—Eh bien!... n'est-ce pas la preuve que, entre le comte, la comtesse et leur fille, un secret existe, qu'ils gardent comme on garde un trésor, comme on garde son honneur?
Cela encore, M. de Breulh se l'était dit, mais ses suppositions, à lui, avaient eu, en quelque sorte, une base. Il connaissait le comte et la comtesse, il avait été admis dans leur intérieur, il savait ce que disait le monde de leurs relations, de leur façon de vivre.
—J'ai toujours supposé, mon cher ami, répondit-il, que depuis bien longtemps la famille de Mussidan est en proie à quelqu'une de ces plaies secrètes comme on en trouverait dans beaucoup de familles, si on cherchait bien.

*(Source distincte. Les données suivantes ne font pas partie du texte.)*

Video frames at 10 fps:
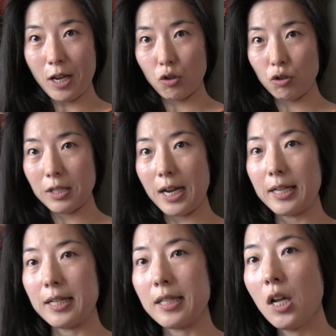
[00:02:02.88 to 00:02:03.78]
a good
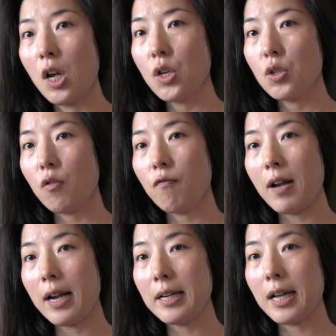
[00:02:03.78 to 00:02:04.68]
guidance. So
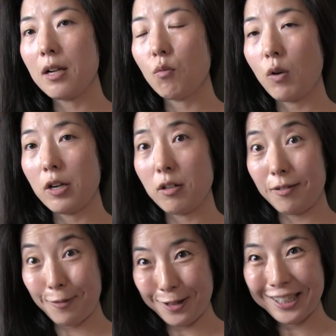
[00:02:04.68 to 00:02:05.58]
find out where,
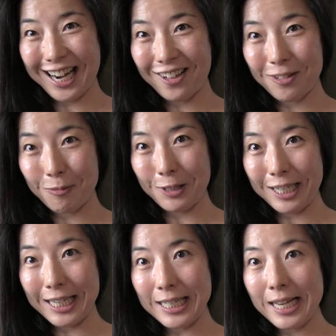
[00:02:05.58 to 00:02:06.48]
where your collarbone
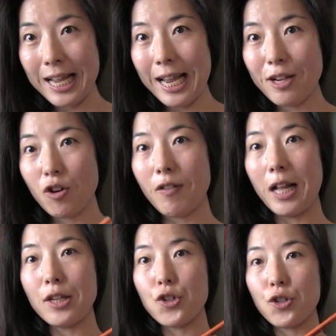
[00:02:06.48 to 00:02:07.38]
is, and your
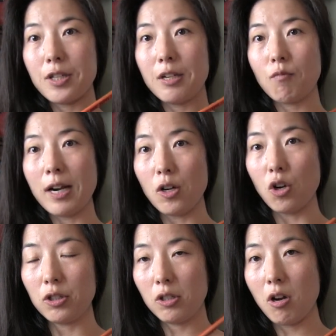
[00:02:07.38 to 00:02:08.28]
violin should sit right
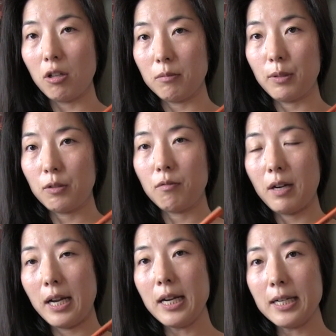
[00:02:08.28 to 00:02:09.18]
on the collarbone,
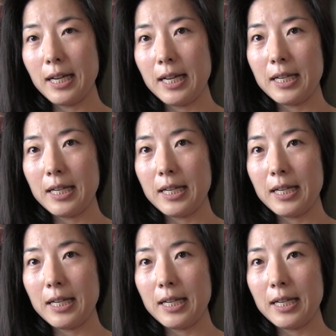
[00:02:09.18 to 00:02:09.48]
right?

—C'est là votre avis, sur l'honneur?
—Oui.
Sans plus se préoccuper de M. de Breulh que s'il n'eût point été là, André se mit à arpenter d'un pied fiévreux l'immense bibliothèque.
La contraction de ses sourcils et de sa bouche disait l'effort de sa pensée.

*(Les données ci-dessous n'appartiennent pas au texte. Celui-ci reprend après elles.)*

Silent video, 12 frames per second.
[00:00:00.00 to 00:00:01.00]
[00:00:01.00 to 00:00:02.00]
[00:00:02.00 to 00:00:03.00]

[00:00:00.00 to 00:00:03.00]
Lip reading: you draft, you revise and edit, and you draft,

Il revoyait, comme aux lueurs sinistres d'un éclair, toute sa vie, depuis qu'il connaissait Sabine.
Il se rappelait jusqu'à leurs plus courts rendez-vous et aux plus périlleux. Il repassait toutes les paroles qu'elle lui avait dites, même les plus insignifiantes, ayant trait à ses parents. Il s'efforçait de ressaisir jusqu'aux moindres discours de la feue douairière de Chevauché, au château de Mussidan.
Et de tant de mots, de tant de lambeaux de phrases, épars dans un espace de plusieurs années, il tâchait de reconstituer une déclaration précise, qu'il pût articuler, se livrant à un travail pareil à celui d'un homme qui rassemble des anneaux brisés et dispersés, pour en recomposer une chaîne.